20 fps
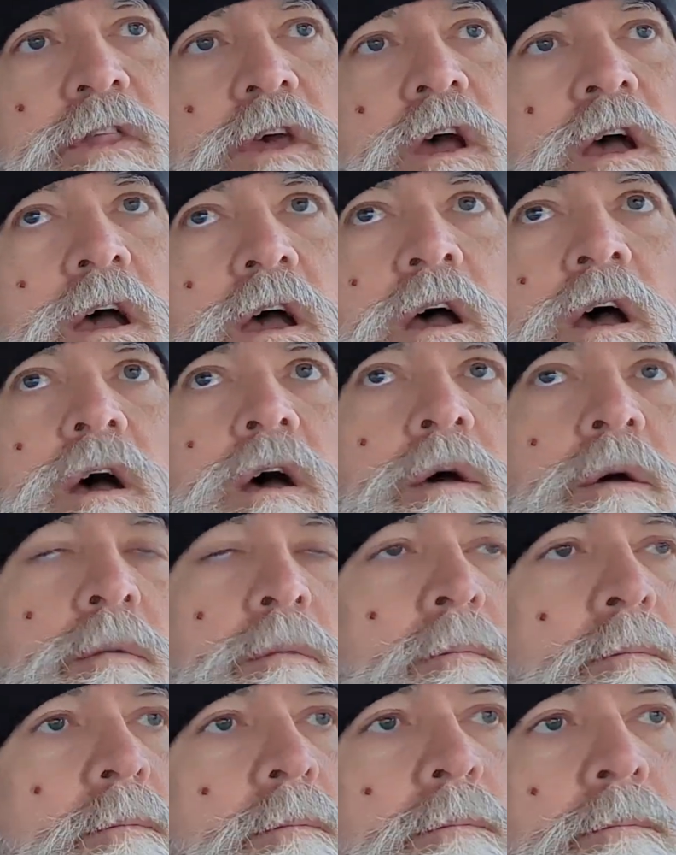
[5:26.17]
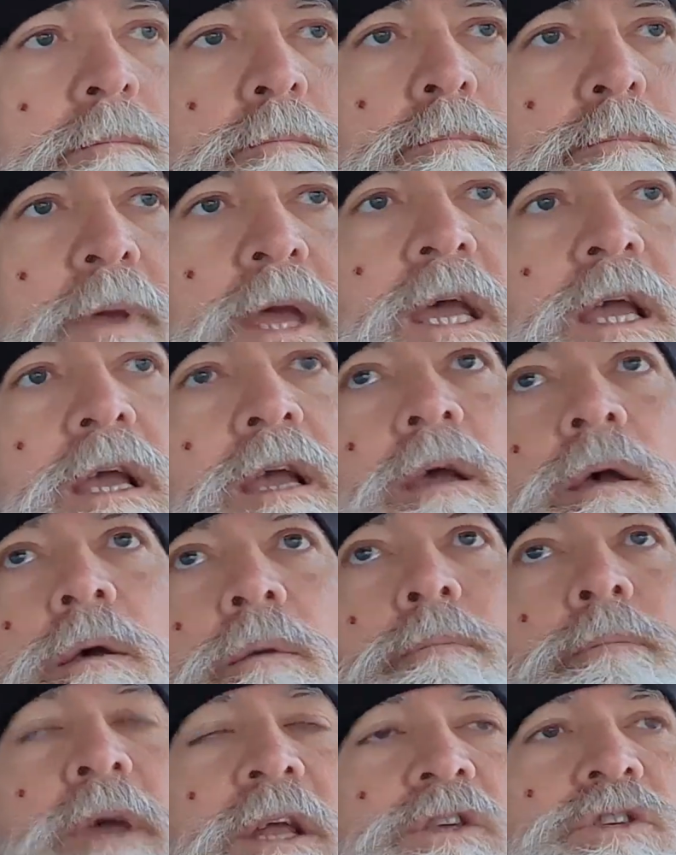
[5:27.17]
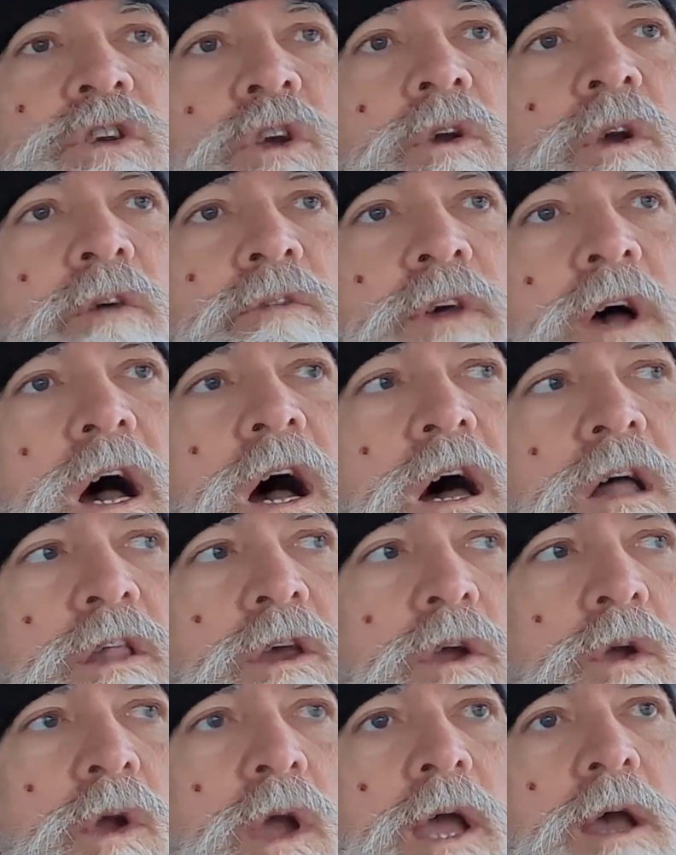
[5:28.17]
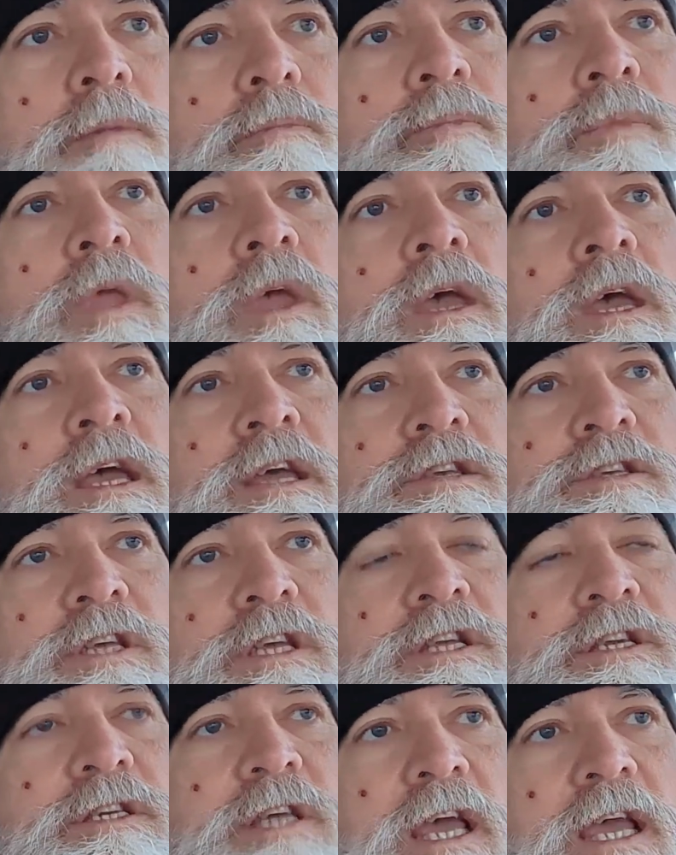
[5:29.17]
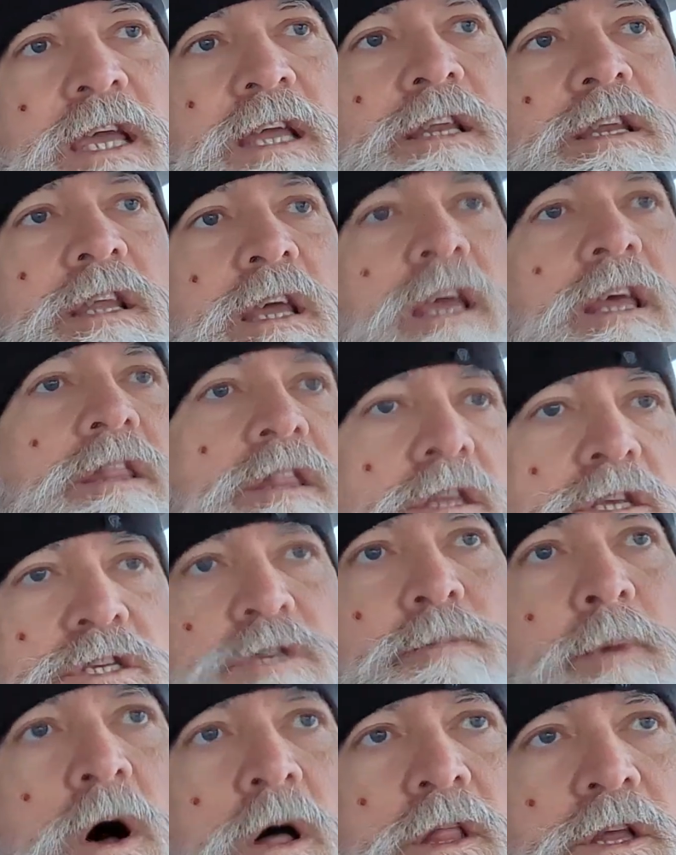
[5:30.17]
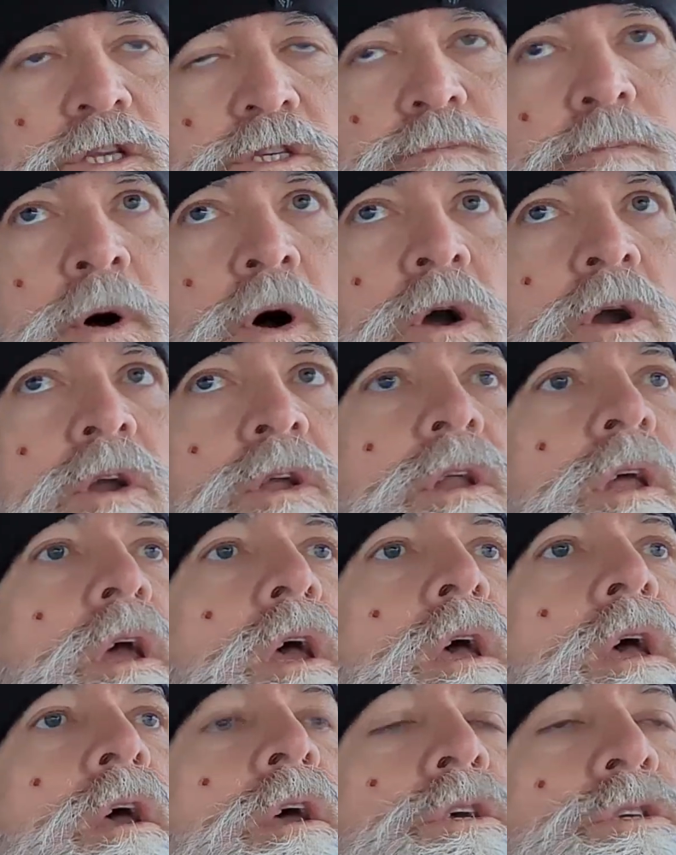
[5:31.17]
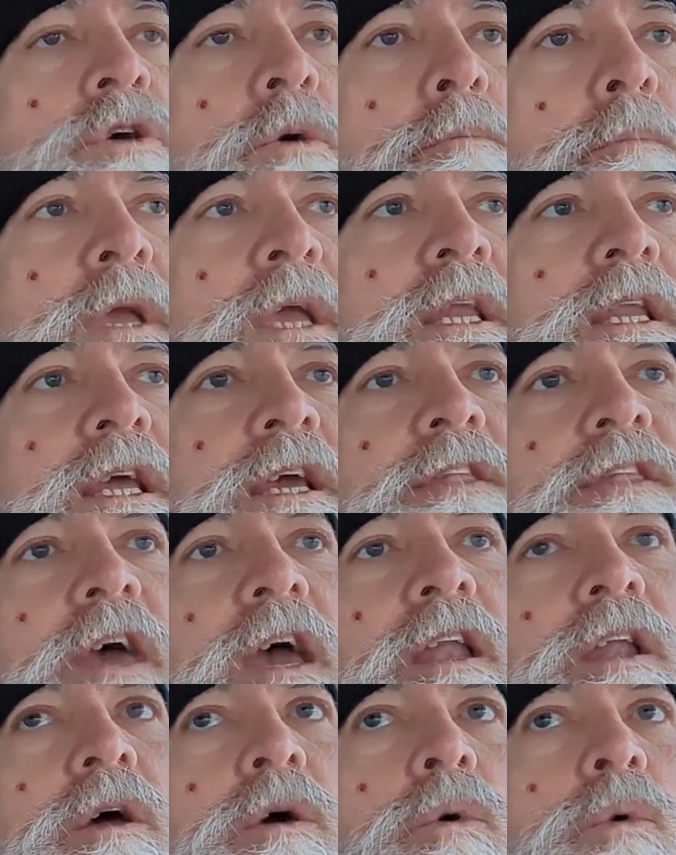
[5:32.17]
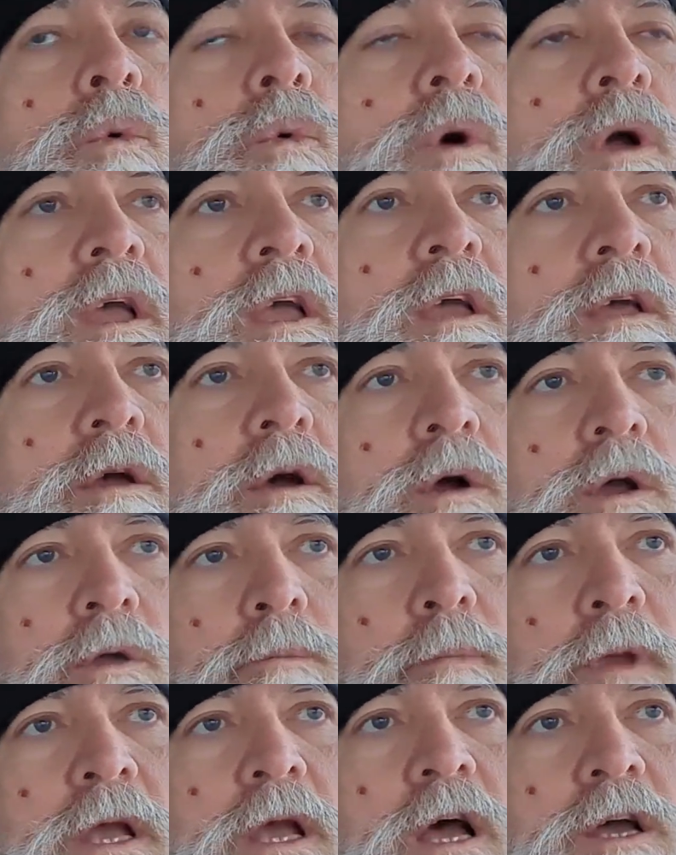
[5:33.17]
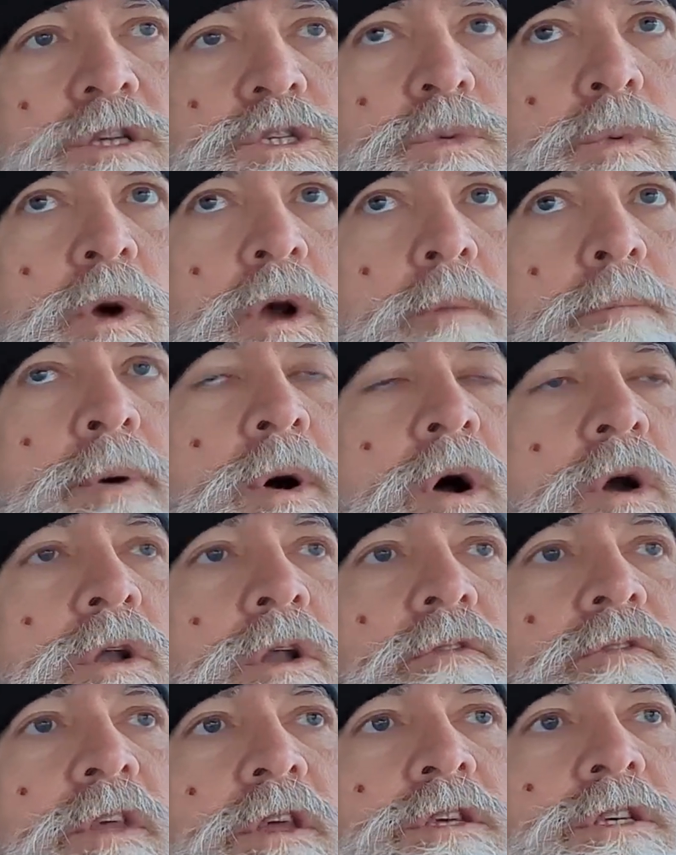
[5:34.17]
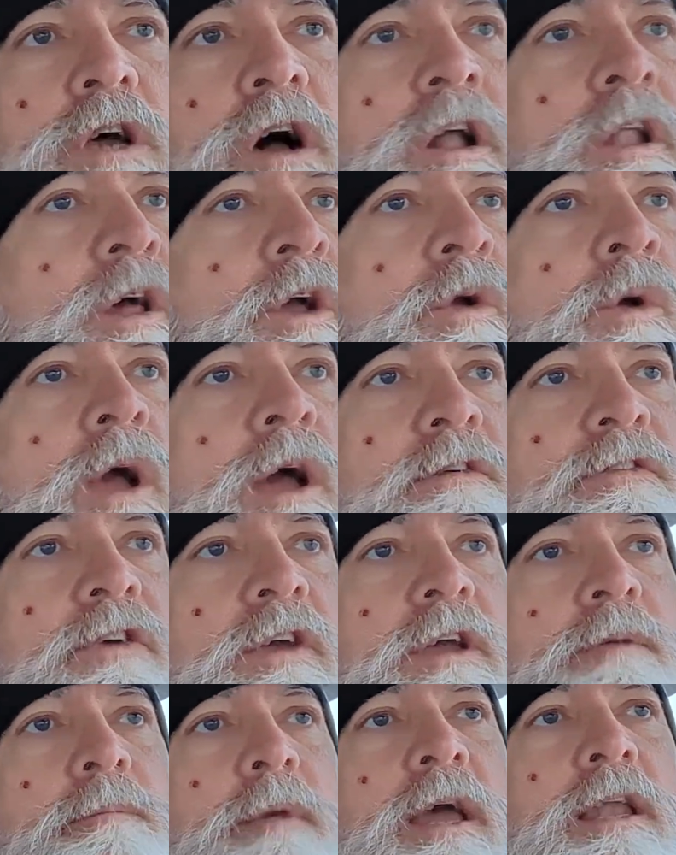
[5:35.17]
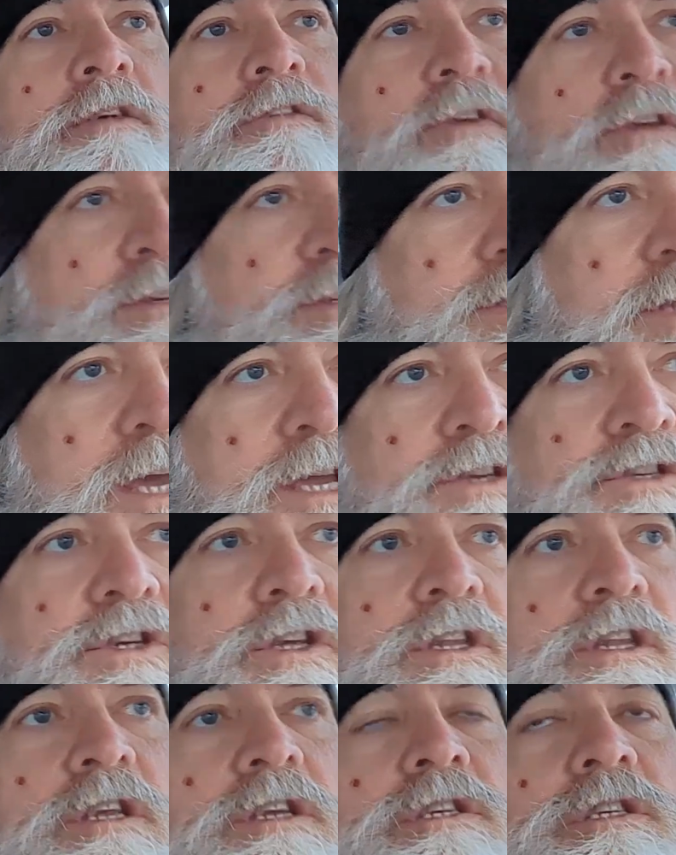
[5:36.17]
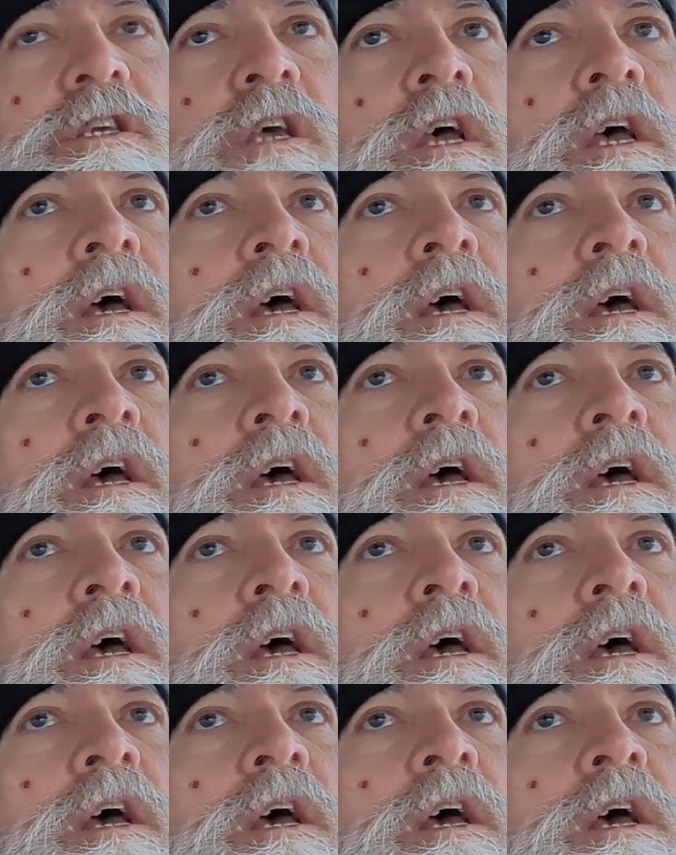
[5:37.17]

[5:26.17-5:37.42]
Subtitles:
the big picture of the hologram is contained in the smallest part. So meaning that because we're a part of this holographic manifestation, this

= = = =

**Exercise:** Using the records above, output an exact copy without any pictures.

**Task output:**
20 fps
[5:26.17]
[5:27.17]
[5:28.17]
[5:29.17]
[5:30.17]
[5:31.17]
[5:32.17]
[5:33.17]
[5:34.17]
[5:35.17]
[5:36.17]
[5:37.17]

[5:26.17-5:37.42]
Subtitles:
the big picture of the hologram is contained in the smallest part. So meaning that because we're a part of this holographic manifestation, this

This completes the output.